Assim, os cenários indígenas brasileiros neste início do século XXI apontam para a necessidade de diagnósticos aprofundados, produzidos pelos próprios povos indígenas e suas organizações, sobre a diversidade de situações no país, fornecendo subsídios para que as políticas de ação afirmativa construídas em favor destes povos levem em conta a especificidade das suas demandas e da situação indígena dentro do ordenamento jurídico pós-tutelar atualmente em vigor, e estejam à altura dos desafios práticos por ele colocados, ajudando a questioná-los, aperfeiçoá-los e redefini-los. É essencial ter os próprios indígenas na condução deste processo, o que só ocorrerá quando se deixar de apenas usar sua participação em fóruns variados, de modo a legitimá-los enquanto comprometidos com a defesa da diversidade, passando-se a reconhecer a especificidade de seus interesses e posições. Talvez assim, as ações afirmativas para o acesso de indígenas ao ensino superior, que foram adotadas até o momento sob diferentes formatos por cerca de 30% das universidades públicas no Brasil [1], possam adquirir sentido ainda mais abrangente.

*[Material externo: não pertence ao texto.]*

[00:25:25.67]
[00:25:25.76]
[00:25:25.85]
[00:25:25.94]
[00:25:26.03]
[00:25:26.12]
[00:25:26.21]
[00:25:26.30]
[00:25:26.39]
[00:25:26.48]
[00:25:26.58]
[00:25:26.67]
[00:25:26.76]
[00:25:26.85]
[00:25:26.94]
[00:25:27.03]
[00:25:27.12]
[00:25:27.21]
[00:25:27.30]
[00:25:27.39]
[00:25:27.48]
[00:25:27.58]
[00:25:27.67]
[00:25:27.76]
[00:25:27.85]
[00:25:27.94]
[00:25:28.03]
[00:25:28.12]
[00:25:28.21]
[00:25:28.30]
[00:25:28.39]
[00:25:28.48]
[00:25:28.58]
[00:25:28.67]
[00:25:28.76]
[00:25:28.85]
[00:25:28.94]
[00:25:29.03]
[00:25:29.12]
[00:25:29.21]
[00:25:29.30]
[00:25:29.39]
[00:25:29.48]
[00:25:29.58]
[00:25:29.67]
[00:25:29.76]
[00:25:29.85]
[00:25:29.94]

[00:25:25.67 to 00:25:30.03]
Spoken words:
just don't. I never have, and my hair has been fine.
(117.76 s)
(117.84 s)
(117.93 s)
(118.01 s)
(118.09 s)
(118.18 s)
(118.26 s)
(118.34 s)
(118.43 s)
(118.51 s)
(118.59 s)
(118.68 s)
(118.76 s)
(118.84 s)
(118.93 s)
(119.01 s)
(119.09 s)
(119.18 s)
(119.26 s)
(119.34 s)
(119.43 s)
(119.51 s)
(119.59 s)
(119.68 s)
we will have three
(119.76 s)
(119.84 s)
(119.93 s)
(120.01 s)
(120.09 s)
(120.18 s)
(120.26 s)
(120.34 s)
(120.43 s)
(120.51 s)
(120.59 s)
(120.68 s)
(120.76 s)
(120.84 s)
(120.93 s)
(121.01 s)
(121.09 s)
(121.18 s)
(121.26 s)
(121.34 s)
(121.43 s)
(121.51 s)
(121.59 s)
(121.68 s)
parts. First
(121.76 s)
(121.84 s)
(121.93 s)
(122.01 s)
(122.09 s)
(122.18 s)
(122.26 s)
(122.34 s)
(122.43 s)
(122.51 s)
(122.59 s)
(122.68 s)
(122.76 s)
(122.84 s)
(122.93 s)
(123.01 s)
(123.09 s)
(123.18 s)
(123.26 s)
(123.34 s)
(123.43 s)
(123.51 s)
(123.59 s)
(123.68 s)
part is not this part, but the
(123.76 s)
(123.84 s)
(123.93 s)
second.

[1] São elas: Universidade Estadual do Amazonas - UEA, Universidade Federal de Tocantins - UFT, Universidade Federal da Bahia - UFBA, Universidade de Brasília - UnB, Universidade Estadual de Goiás - UFG, Universidade Estadual de Mato Grosso do Sul - UEMS, Universidade do Estado de Mato Grosso - UNEMAT, Universidade Estadual de Minas Gerais - UEMG, Universidade Estadual de Montes Claros - UNIMONTES, Universidade Federal de São Paulo - UNIFESP, Universidade Estadual de Campinas - UNICAMP, Universidade Estadual do Rio de Janeiro _ UERJ, Universidade Estadual do Norte Fluminense - UENF, Universidade da Zona Oeste - UEZO, Universidade Estadual de Londrina - UEL, Universidade Estadual de Maringá - UEM, Universidade Estadual de Ponta Grossa - UEPG, Universidade Federal do Paraná - UFPR, Universidade Estadual do Centro-Oeste - UNICENTRO, Universidade Estadual do Oeste do Paraná - UNIOESTE e Universidade Estadual do Paraná - UNESPAR.